=== Provided records ===
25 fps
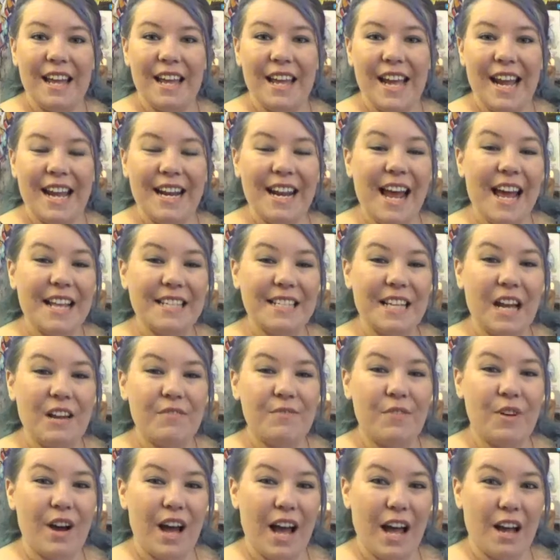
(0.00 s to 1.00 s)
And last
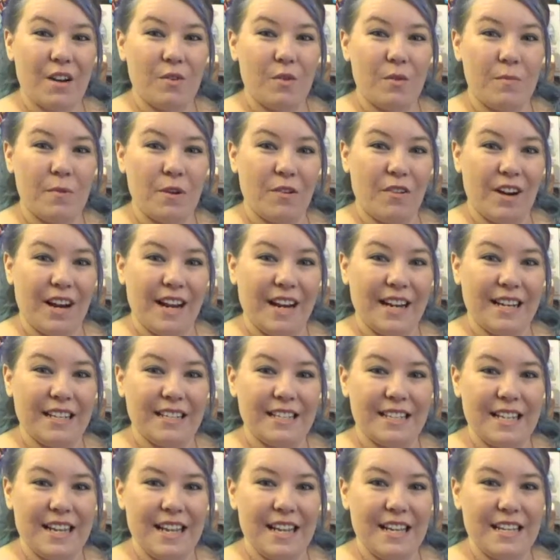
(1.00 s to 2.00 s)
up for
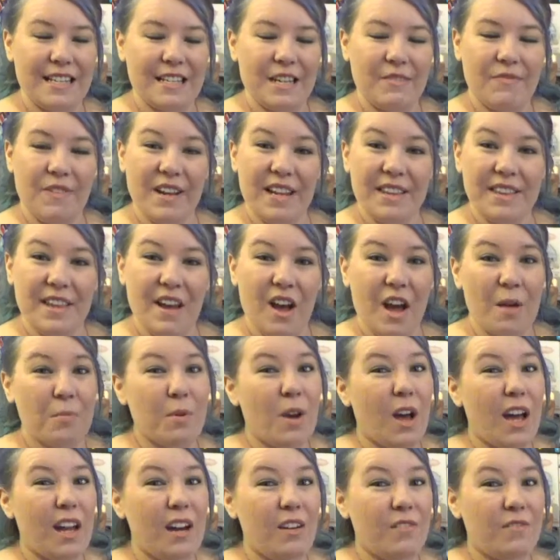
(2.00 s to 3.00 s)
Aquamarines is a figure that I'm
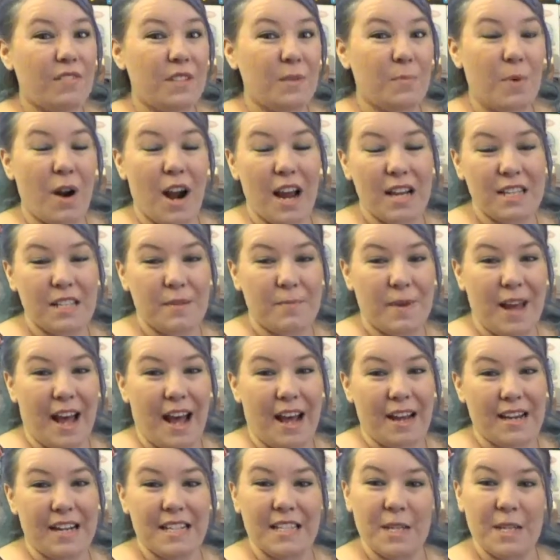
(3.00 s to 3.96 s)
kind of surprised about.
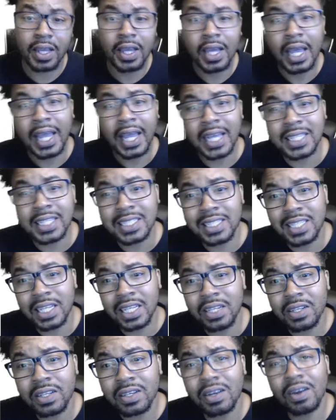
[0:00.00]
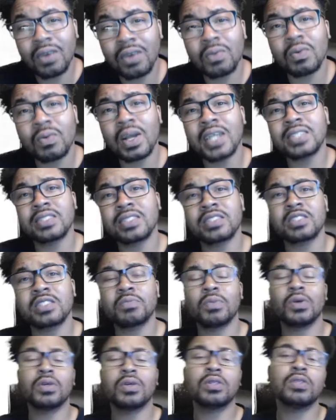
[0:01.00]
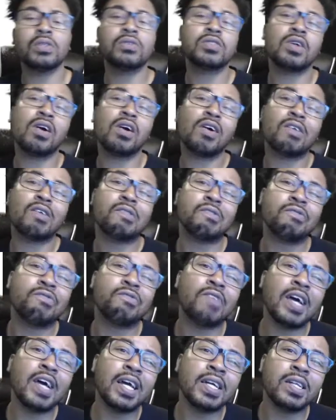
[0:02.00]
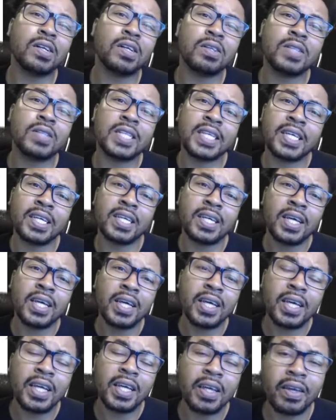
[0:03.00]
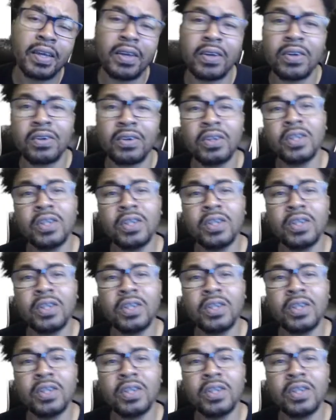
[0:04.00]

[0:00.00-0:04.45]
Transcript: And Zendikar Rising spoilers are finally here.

=== Assignment ===
Set the data above down again exactly as given, with no pictures.

=== Solution to the problem ===
25 fps
(0.00 s to 1.00 s)
And last
(1.00 s to 2.00 s)
up for
(2.00 s to 3.00 s)
Aquamarines is a figure that I'm
(3.00 s to 3.96 s)
kind of surprised about.
[0:00.00]
[0:01.00]
[0:02.00]
[0:03.00]
[0:04.00]

[0:00.00-0:04.45]
Transcript: And Zendikar Rising spoilers are finally here.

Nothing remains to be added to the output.